Memorial Day Madness – When Systems Get Pushed to the Limit

Typically, I don’t spend a ton of time within our day-to-day operations. More so than anyone else at our company, I’m usually working on developing features that will improve our customer experience and/or save us time and mistakes. Most of the time I’m a few steps ahead, meaning I’m creating/fixing/improving something that’s not quite a problem yet or that we probably don’t need yet, but that we think we will in the future. Having this mentality has largely saved us from ongoing total chaos as we’ve grown.

This past month has unexpectedly pushed us closer to our limits than ever before, but for the best of reasons: sales have been great, our best month ever! March and April were also our best sales months ever at the time, making it three straight record-breaking months for us. That added volume has a huge ripple effect through the organization, primarily in the warehouse where you can only automate just so much. Every product needs to be received, put on a shelf, picked, packed, and shipped. We’ve been adding staff at a faster clip than we ever have, which also means that we’ve had to invest a lot of time in training people, and then evaluate them quicker and let some go quicker (an unfortunate reality of hiring, not everyone is going to be a good fit). We’ve also had an unprecedented number of incoming shipments, with an unprecedented amount of inventory coming in the doors. That leaves even less time and manpower to process, pick, double-check, and pack all of our customer’s orders. Which has led to us adjusting our regularly scheduled pickup times and having staff stay late to ensure everything that’s critical gets done.

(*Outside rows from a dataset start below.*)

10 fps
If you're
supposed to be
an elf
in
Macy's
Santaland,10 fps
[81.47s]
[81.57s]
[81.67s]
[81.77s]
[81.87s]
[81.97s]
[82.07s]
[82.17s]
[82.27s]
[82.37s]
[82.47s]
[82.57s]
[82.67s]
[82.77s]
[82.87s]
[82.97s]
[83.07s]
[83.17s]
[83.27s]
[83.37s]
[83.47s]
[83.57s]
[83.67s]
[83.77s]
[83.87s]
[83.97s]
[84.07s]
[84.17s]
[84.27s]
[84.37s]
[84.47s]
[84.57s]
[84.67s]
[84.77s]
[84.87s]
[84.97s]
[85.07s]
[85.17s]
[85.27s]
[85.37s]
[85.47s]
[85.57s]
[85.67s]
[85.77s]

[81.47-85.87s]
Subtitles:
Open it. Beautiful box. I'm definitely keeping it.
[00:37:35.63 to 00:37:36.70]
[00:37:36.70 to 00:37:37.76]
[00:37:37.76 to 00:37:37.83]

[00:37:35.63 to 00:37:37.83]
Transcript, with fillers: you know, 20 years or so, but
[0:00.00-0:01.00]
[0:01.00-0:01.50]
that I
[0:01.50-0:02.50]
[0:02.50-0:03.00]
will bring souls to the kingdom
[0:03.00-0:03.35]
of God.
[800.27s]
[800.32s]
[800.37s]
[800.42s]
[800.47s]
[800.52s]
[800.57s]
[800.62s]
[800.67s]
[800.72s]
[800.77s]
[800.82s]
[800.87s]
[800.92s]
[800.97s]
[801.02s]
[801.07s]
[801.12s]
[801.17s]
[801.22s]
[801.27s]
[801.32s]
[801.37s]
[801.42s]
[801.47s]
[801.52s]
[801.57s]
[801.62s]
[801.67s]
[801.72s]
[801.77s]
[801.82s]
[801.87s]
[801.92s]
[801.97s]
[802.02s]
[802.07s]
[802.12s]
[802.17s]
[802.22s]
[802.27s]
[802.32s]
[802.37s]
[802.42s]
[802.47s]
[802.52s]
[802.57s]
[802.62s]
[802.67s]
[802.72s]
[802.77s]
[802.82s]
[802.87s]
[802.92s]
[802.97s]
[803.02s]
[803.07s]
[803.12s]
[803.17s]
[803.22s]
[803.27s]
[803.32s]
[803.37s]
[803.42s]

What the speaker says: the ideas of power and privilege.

While we typically let the warehouse operation run mostly autonomously, we’ve had to become more involved lately. Not physically, thankfully, as we’ve decided that our 10+ year warehouse careers are over unless we’re in an extremely dire situation. Instead we’ve had to spend more time keeping spirits high by letting our employees know how appreciative we are of the hard work. We’ve had to spend more time involved in HR, between hiring and overtime and mediating the minor employee disagreements that inevitably arise when everyone is a little stressed. I’ve spent a lot of time myself improving our order processing “framework”. How we decide what to process and when, when to request a late pickup, when to ask staff to stay late, all taking into account our Shipping guarantees and estimated ship dates presented to customers on the site. I’m happy to say that we’ve met our 1 PM guarantee every day except for yesterday, the day after Memorial Day, which we explicitly mention as a possibility on that shipping page. We also update the website so that customers checking out that day will correctly see their estimated ship date bumped out a day, with their delivery dates adjusted accordingly. These details matter, especially to our customers.

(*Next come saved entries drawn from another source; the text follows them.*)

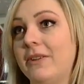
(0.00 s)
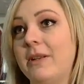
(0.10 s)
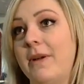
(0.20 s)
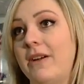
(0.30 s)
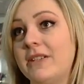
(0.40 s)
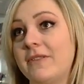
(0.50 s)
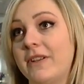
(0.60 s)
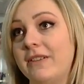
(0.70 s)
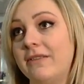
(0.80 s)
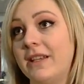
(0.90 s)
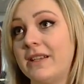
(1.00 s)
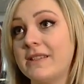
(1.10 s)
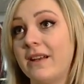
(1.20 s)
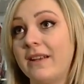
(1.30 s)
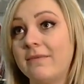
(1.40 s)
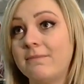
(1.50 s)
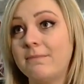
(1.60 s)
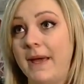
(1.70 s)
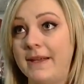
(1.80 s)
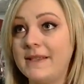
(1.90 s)
learn about different exotic
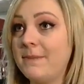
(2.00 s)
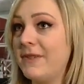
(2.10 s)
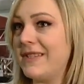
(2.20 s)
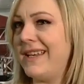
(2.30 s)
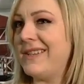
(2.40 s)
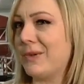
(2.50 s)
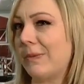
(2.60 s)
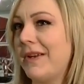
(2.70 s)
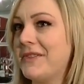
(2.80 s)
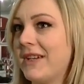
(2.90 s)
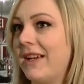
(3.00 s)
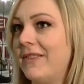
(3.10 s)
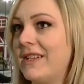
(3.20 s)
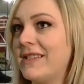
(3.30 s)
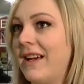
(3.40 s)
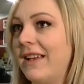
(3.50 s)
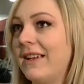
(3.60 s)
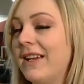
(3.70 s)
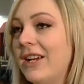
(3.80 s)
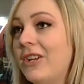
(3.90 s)
pets per se, because reptiles are kind of exotic,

It’s been an exhausting month. I’ve made slower progress on a lot of projects than I was hoping for. However, as a business owner, you dream of the situations where you have more sales than you can handle. It’s also our responsibility, as owners, to jump in when things get stressed and do what we can to keep morale high and improve things going forward. I’m incredibly proud of our team and how hard they’ve worked. I’m also blown away by how much volume we’re able to do now. Our decade of hard work has put us in a good position to ride this wave for as long as it lasts.